Hey everyone, hope you’re having an amazing day today. Today, I’m gonna show you how to prepare a special dish, halloween kabocha squash gratin. It is one of my favorites. For mine, I am going to make it a bit tasty. This is gonna smell and look delicious.
Halloween Kabocha Squash Gratin is one of the most popular of recent trending foods on earth. It is appreciated by millions every day. It is simple, it is quick, it tastes yummy. They are fine and they look wonderful. Halloween Kabocha Squash Gratin is something that I’ve loved my entire life.
Kabocha is a Japanese squash or pumpkin. So what better way to celebrate Halloween then with a stuffed kabocha jack-o-lantern! This recipe is sure to please.
To begin with this recipe, we must prepare a few ingredients. You can cook halloween kabocha squash gratin using 13 ingredients and 11 steps. Here is how you cook it.
The ingredients needed to make Halloween Kabocha Squash Gratin:
- Make ready 1 Kabocha squash
- Prepare 1 A Halloween Forest (refer to Step 3)
- Get Kabocha Gratin
- Take 25 small Shrimp
- Get 1 Chicken meat
- Take 1 Onion
- Make ready 1 can White mushrooms
- Prepare 1 Consomme soup stock cube
- Take 40 to 50 grams Butter
- Prepare 40 to 50 grams White flour
- Prepare 500 to 600 ml Milk
- Make ready 100 grams Macaroni (optional)
- Get 1 Salt and pepper
Both butternut and kabocha squash provide lots of vitamin A and C to bolster your immune system, especially important during cold and flu season. So head to your local farmer's market and pick up some butternut and kabocha squash for the recipe I am sharing with you. Kabocha squash has a pale green rind and light orange flesh. Substitute butternut squash or pumpkin if you have trouble finding kabocha.
Steps to make Halloween Kabocha Squash Gratin:
- Heat the kabocha in the microwave until it's tender enough to carve with a knife (I microwaved it for 10 minutes, flipped it over and microwaved for another 10 minutes. Depending on the size, 6 minutes each side may be enough).
- Cut the top part off and scoop out the inside with a spoon.
- [To make the Halloween forest] Place the lid upside down and put into the hollowed kabocha. Make a mountain out of mashed potatoes, and stick in stalks of parsley and rosemary.
- Sculpt a pumpkin out of the scooped-out kabocha flesh. Cut out a carrot hat and lay it on top of a boiled egg jack-o'-lantern. Make a house out of daikon radish and nori seaweed. Construct a gravestone out of konnyaku and cheese. Spread a pavement of nuts and seeds.
- [To make the kabocha gratin] Microwave the scooped-out flesh from Step 2.

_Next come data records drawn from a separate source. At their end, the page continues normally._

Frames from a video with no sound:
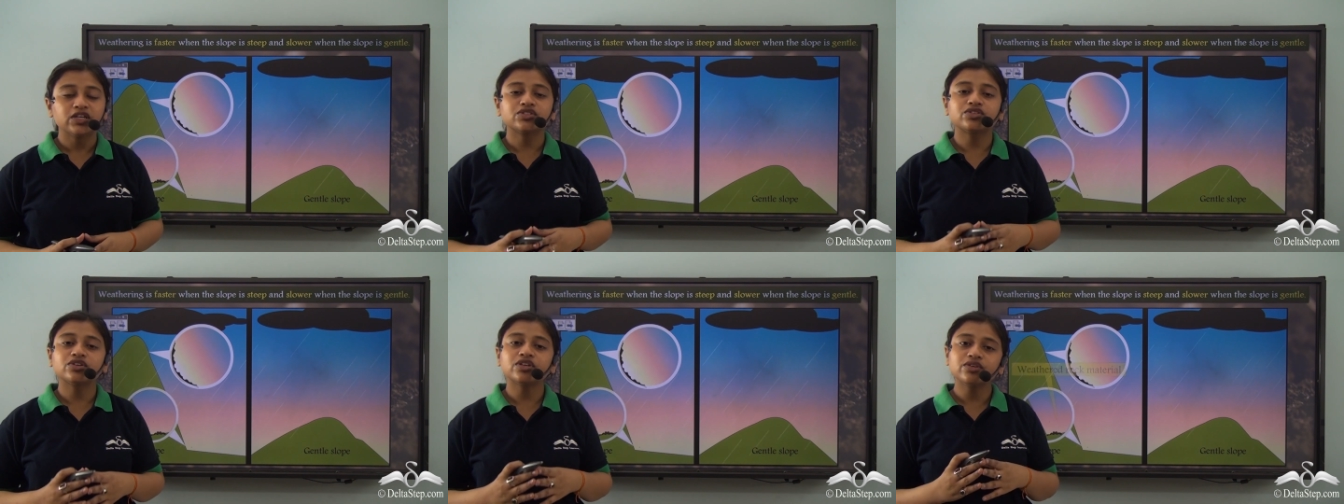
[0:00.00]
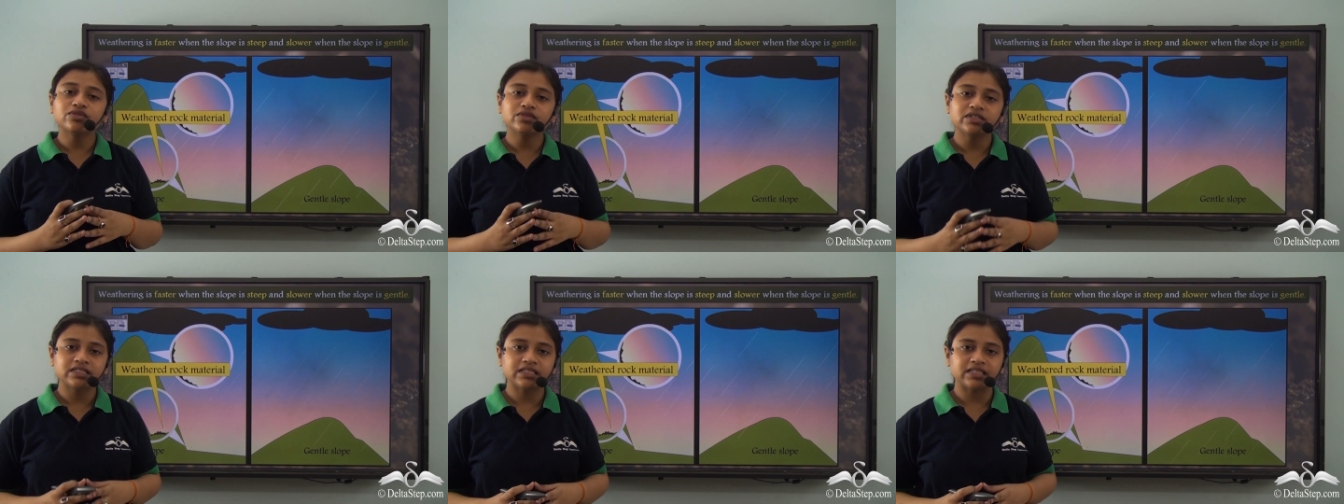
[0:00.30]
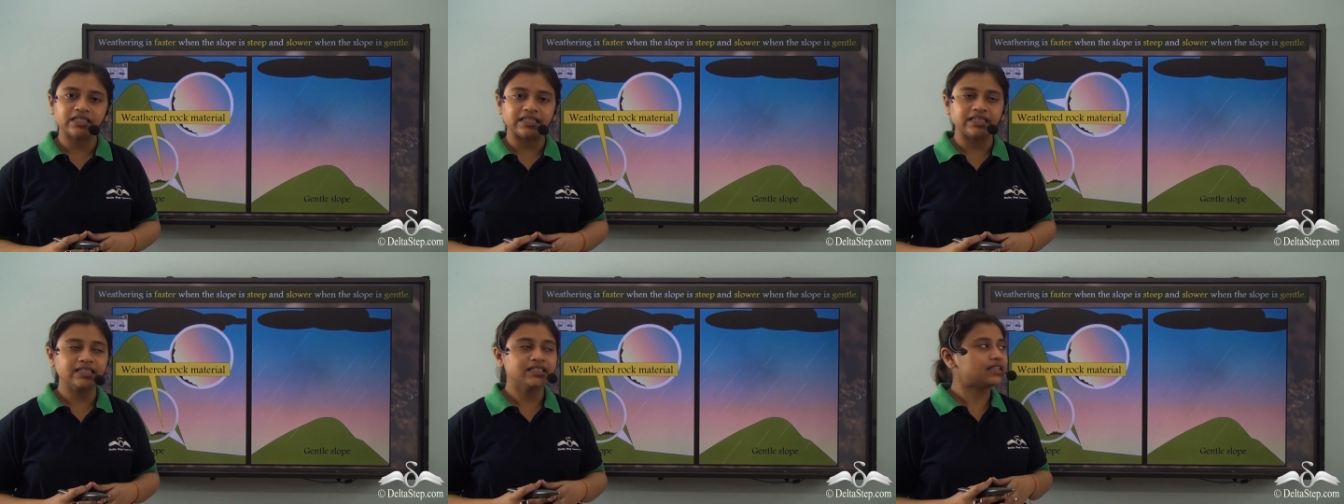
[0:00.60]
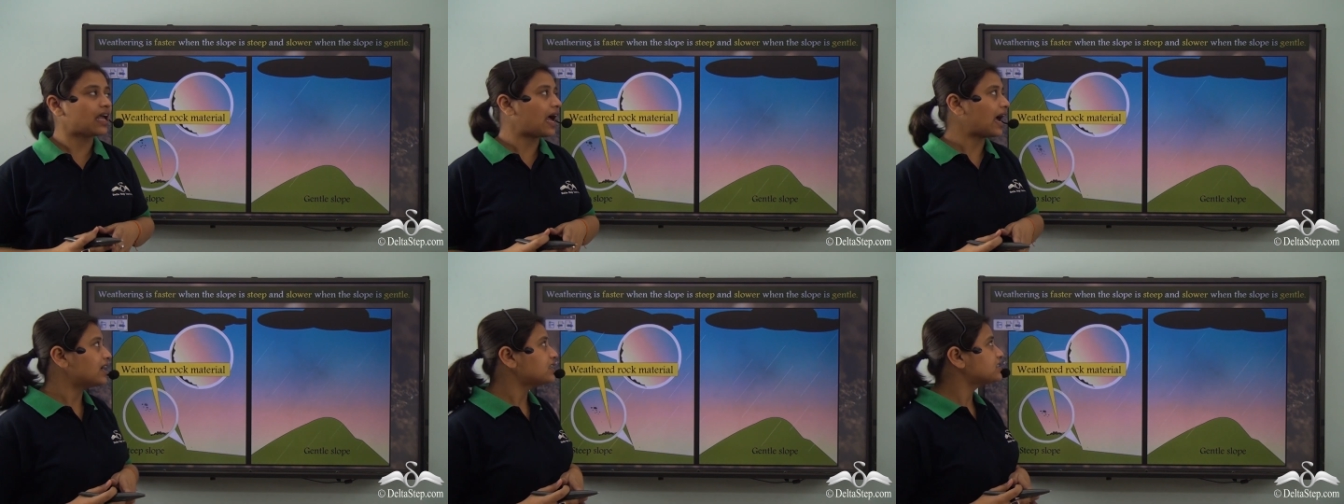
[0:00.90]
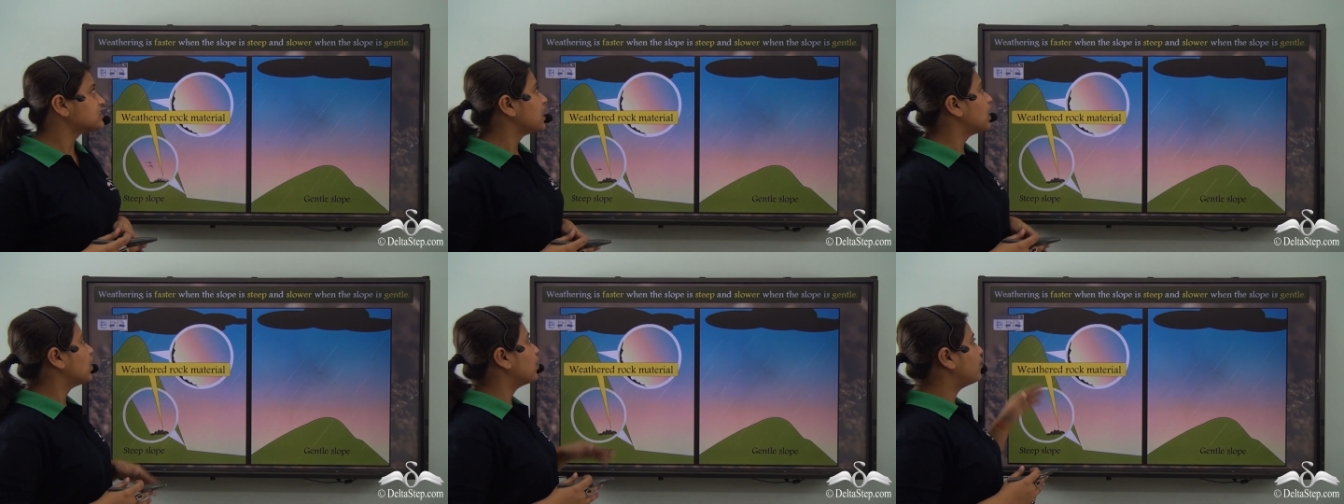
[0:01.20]
So you see
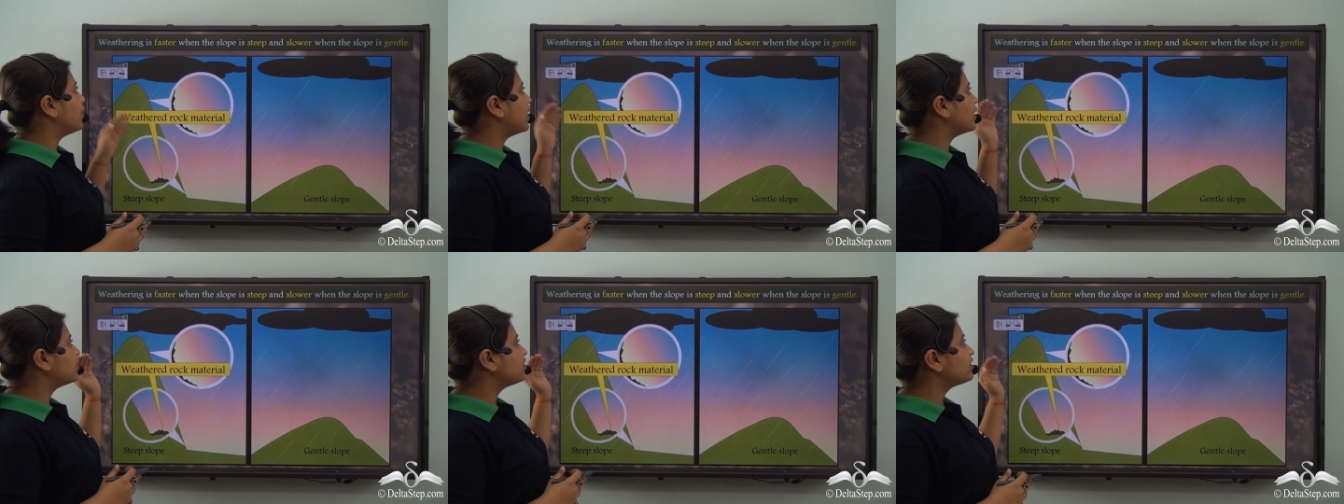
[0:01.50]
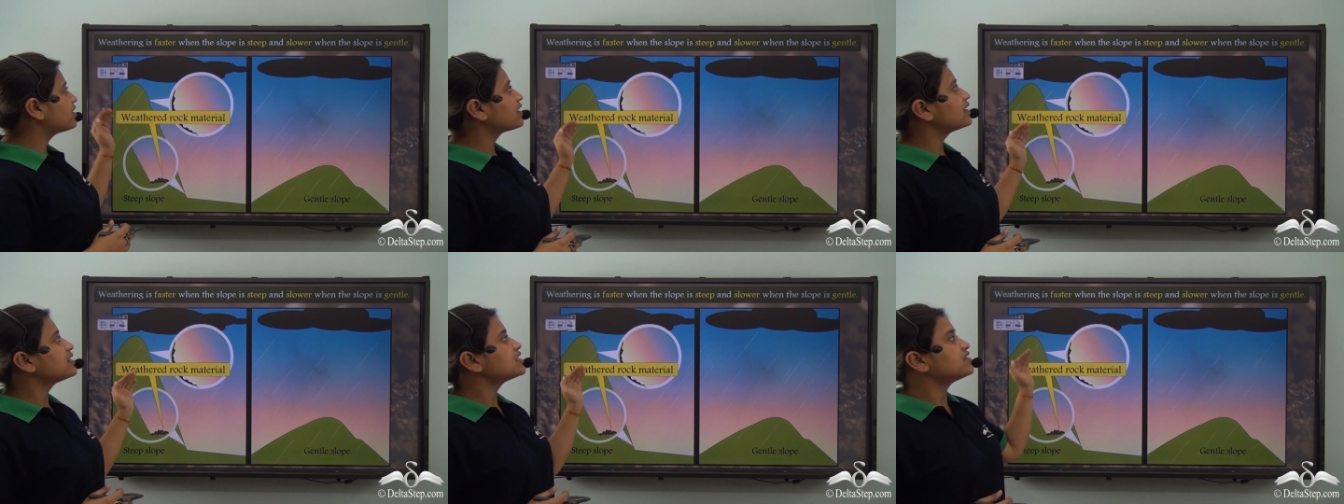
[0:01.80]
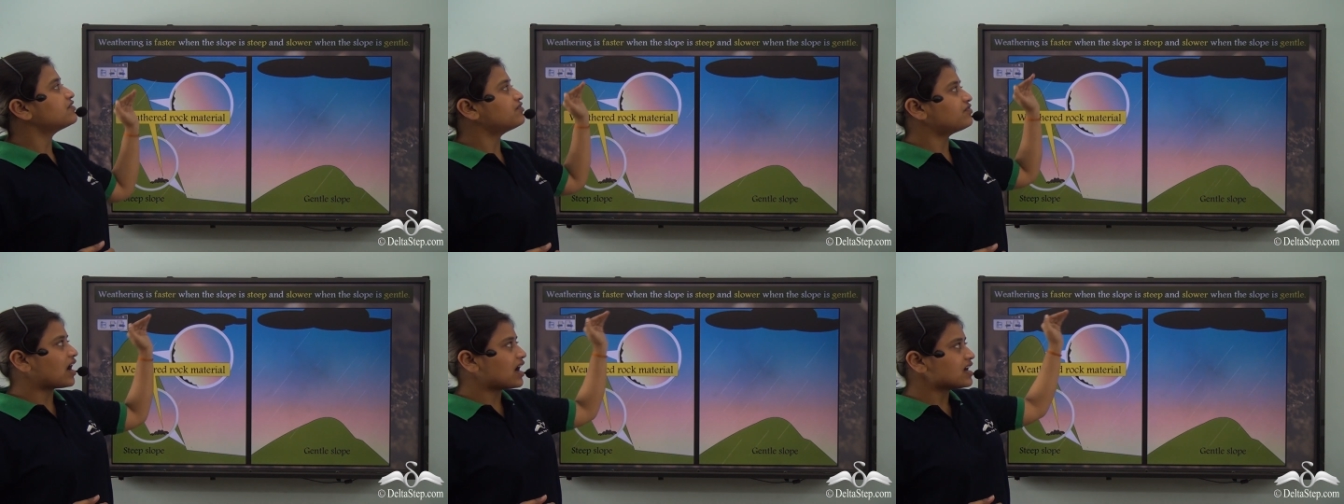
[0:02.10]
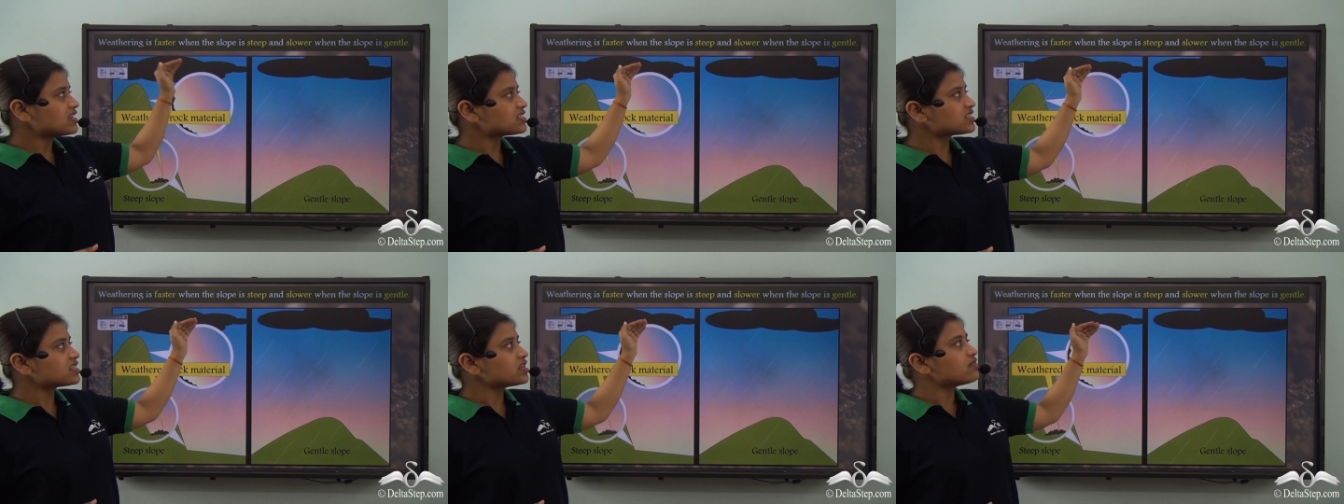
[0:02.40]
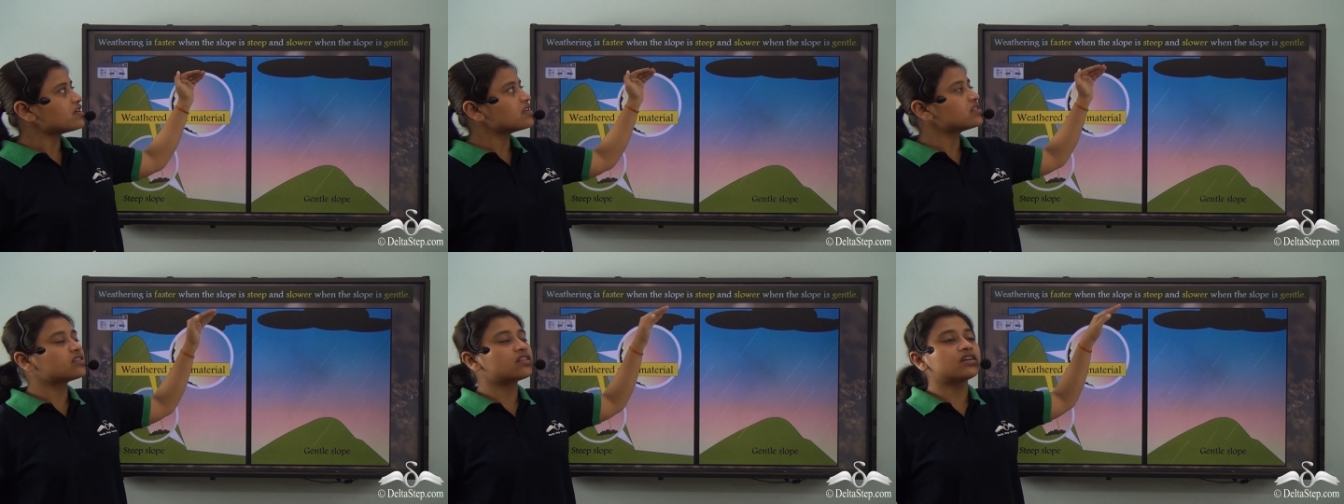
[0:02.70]
that weathering is
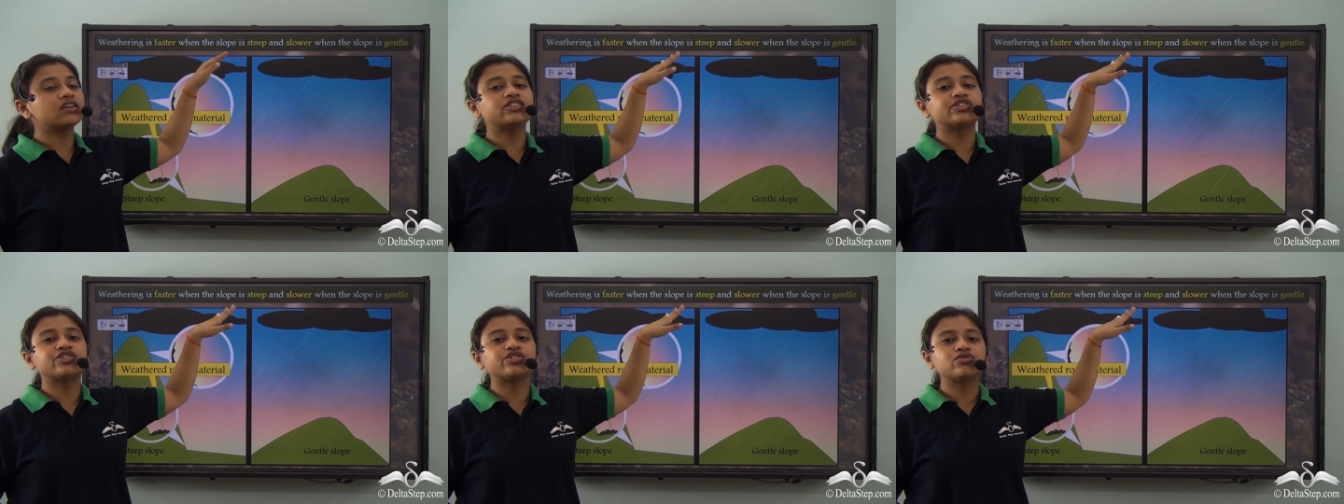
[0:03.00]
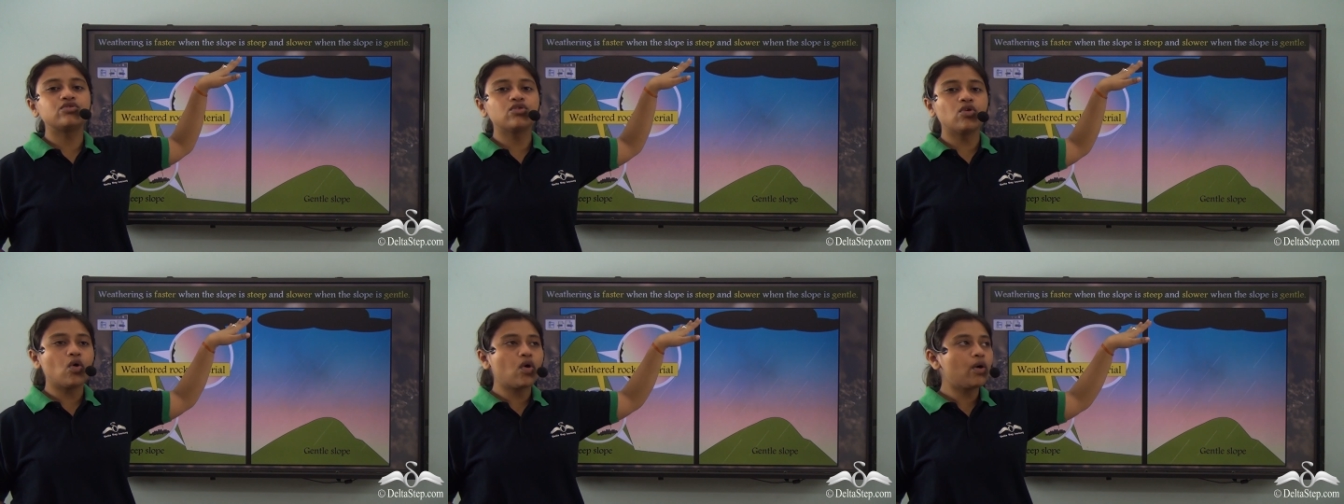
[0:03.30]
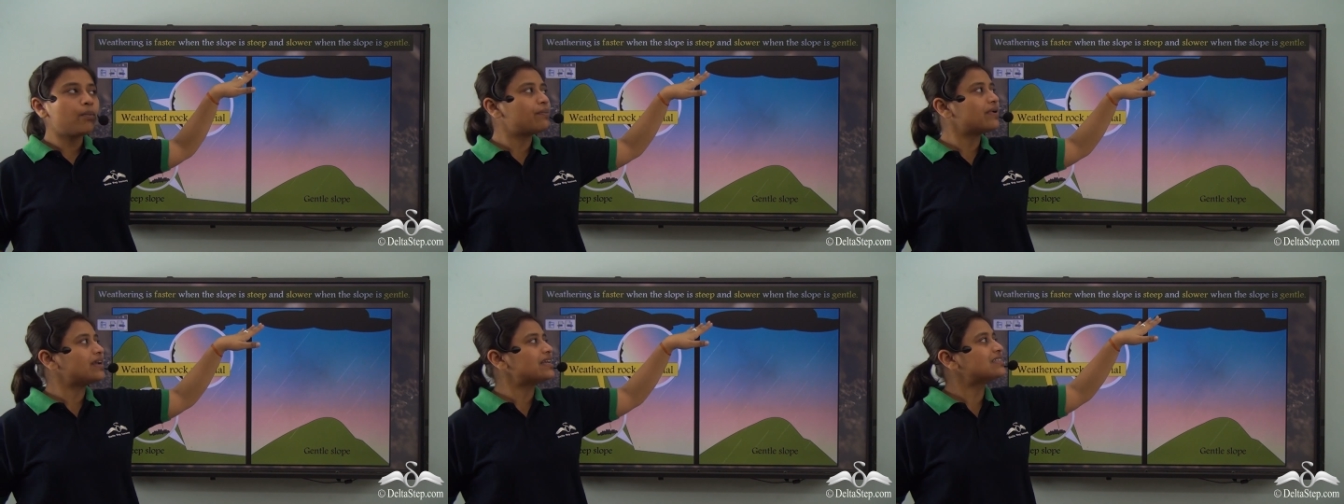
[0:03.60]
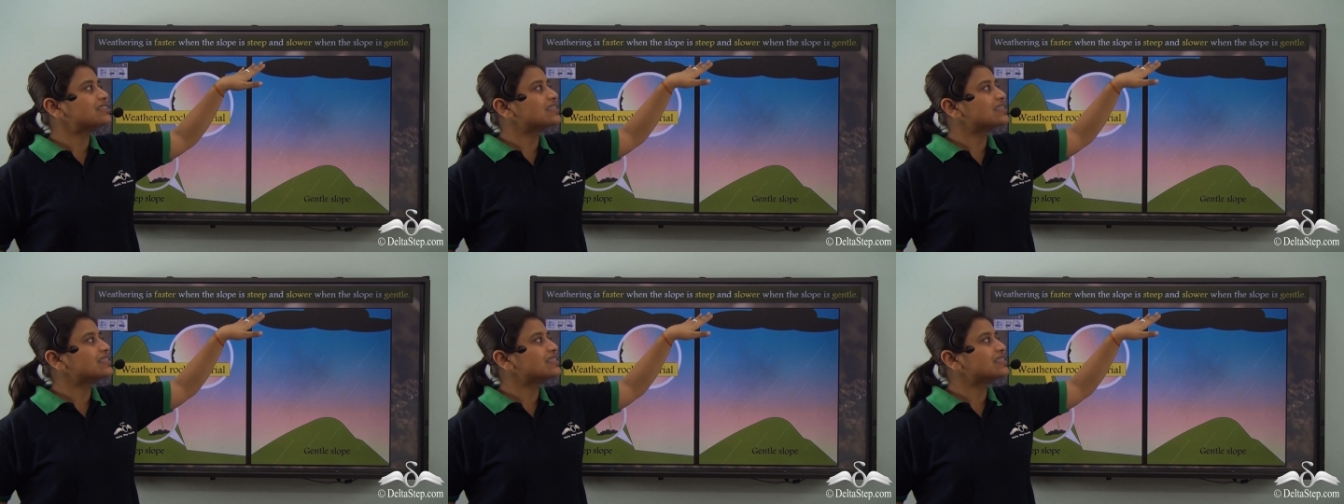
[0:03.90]
faster when the slope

- Melt butter in a pot, sauté the shrimp and chicken cut into desired sizes, add the thinly sliced onions, then the mushrooms.
- Once the onions are tender, remove the pot from heat, add flour, then mix thoroughly with a spatula.
- Mix in milk a little at a time, stirring in as you go, then add a consomme cube.
- Return the pot to heat and simmer until you reach your desired thickness while stirring with a spatula. Season with salt and pepper to taste.
- Add the kabocha from Step 5 and the gratin is finished. You can also add cooked macaroni at this stage.
- Pour the gratin into the kabocha shell from Step 2, after it has cooled down. (If it's too full, the lid will not close, so add more when you bake it in the oven.)
Prepare the gratin a day ahead and refrigerate; store the breadcrumb topping separately. Kabocha squash, otherwise known as the Japanese pumpkin, is a green winter squash from the Cucurbita maxima family. It needs room for the vine to spread out and space for the squash to bloom and develop. A flavorful fall kabocha squash soup made by roasting the squash and pureeing it with fresh ginger and topping it with a sesame quinoa granola. Kabocha squash, also known as Japanese pumpkin, is perfect for roasting, stuffing, pureeing, and more.
So that’s going to wrap it up for this special food halloween kabocha squash gratin recipe. Thank you very much for your time. I’m sure you will make this at home. There’s gonna be more interesting food at home recipes coming up. Remember to bookmark this page on your browser, and share it to your family, colleague and friends. Thank you for reading. Go on get cooking!